Stored items:
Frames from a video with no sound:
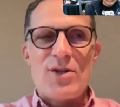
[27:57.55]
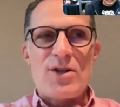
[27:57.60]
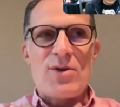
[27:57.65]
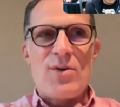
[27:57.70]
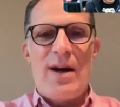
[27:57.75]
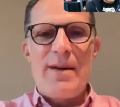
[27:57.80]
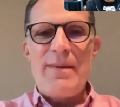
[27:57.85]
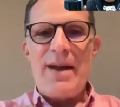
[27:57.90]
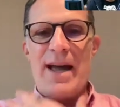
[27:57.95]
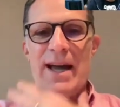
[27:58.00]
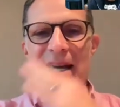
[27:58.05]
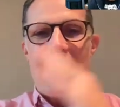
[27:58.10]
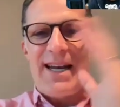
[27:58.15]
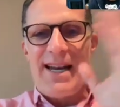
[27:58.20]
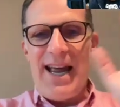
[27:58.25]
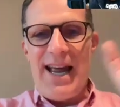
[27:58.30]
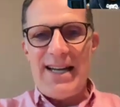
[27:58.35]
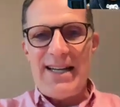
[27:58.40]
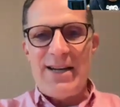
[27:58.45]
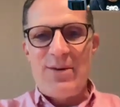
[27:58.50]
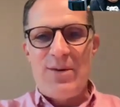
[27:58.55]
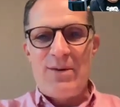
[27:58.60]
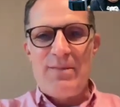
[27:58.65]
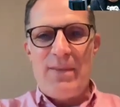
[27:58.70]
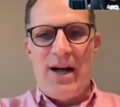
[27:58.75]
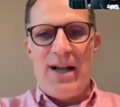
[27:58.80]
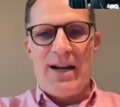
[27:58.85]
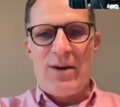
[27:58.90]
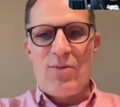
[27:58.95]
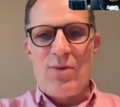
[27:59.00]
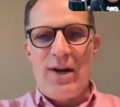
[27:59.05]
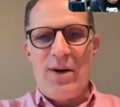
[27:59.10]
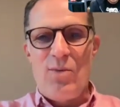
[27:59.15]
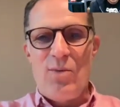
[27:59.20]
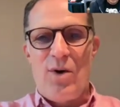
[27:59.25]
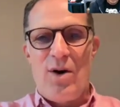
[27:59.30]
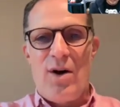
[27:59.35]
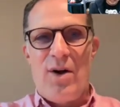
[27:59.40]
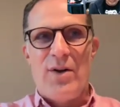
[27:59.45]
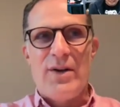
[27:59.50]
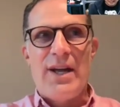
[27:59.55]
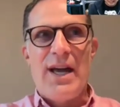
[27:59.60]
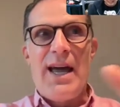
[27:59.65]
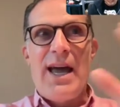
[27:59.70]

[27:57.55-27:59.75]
so I'm not connecting with Molly Ringwald,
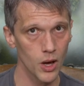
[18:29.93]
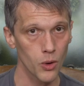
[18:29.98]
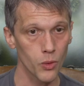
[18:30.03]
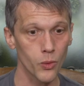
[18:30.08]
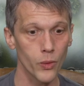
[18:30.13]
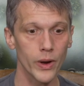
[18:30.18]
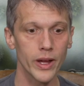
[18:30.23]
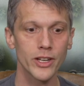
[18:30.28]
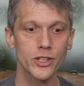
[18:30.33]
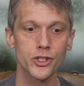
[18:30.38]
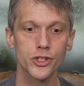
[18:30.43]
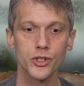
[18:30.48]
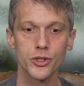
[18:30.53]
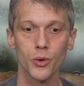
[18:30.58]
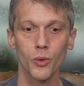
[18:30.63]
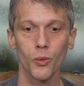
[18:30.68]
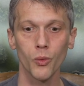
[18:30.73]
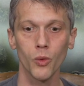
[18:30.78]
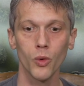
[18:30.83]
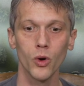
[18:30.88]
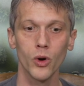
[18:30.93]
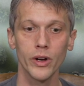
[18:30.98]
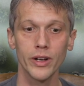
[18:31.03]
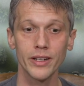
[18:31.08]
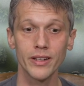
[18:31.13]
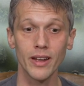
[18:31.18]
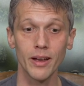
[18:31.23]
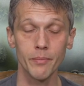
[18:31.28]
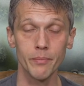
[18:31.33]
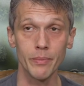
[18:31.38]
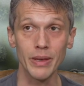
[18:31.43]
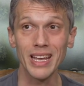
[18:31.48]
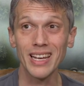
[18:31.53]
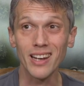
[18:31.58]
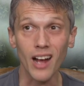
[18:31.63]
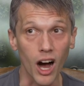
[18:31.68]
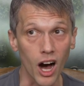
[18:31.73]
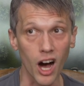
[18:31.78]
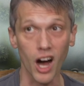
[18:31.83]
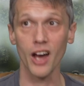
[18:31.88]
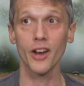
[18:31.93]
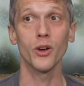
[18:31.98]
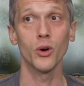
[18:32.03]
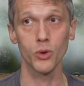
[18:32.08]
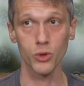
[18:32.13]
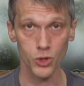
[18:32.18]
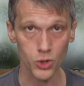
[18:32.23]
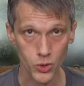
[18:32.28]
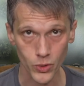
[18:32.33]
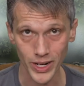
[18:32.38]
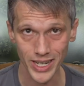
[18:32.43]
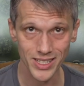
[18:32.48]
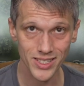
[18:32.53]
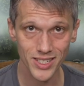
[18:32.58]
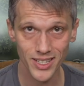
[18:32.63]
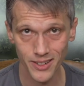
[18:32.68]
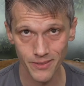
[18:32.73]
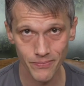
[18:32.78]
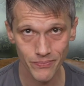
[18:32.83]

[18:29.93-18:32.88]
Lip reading: which would be an auto crit.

What the task asks = Without including any picture, repeat the data exactly.

Exercise result =
Frames from a video with no sound:
[27:57.55]
[27:57.60]
[27:57.65]
[27:57.70]
[27:57.75]
[27:57.80]
[27:57.85]
[27:57.90]
[27:57.95]
[27:58.00]
[27:58.05]
[27:58.10]
[27:58.15]
[27:58.20]
[27:58.25]
[27:58.30]
[27:58.35]
[27:58.40]
[27:58.45]
[27:58.50]
[27:58.55]
[27:58.60]
[27:58.65]
[27:58.70]
[27:58.75]
[27:58.80]
[27:58.85]
[27:58.90]
[27:58.95]
[27:59.00]
[27:59.05]
[27:59.10]
[27:59.15]
[27:59.20]
[27:59.25]
[27:59.30]
[27:59.35]
[27:59.40]
[27:59.45]
[27:59.50]
[27:59.55]
[27:59.60]
[27:59.65]
[27:59.70]

[27:57.55-27:59.75]
so I'm not connecting with Molly Ringwald,
[18:29.93]
[18:29.98]
[18:30.03]
[18:30.08]
[18:30.13]
[18:30.18]
[18:30.23]
[18:30.28]
[18:30.33]
[18:30.38]
[18:30.43]
[18:30.48]
[18:30.53]
[18:30.58]
[18:30.63]
[18:30.68]
[18:30.73]
[18:30.78]
[18:30.83]
[18:30.88]
[18:30.93]
[18:30.98]
[18:31.03]
[18:31.08]
[18:31.13]
[18:31.18]
[18:31.23]
[18:31.28]
[18:31.33]
[18:31.38]
[18:31.43]
[18:31.48]
[18:31.53]
[18:31.58]
[18:31.63]
[18:31.68]
[18:31.73]
[18:31.78]
[18:31.83]
[18:31.88]
[18:31.93]
[18:31.98]
[18:32.03]
[18:32.08]
[18:32.13]
[18:32.18]
[18:32.23]
[18:32.28]
[18:32.33]
[18:32.38]
[18:32.43]
[18:32.48]
[18:32.53]
[18:32.58]
[18:32.63]
[18:32.68]
[18:32.73]
[18:32.78]
[18:32.83]

[18:29.93-18:32.88]
Lip reading: which would be an auto crit.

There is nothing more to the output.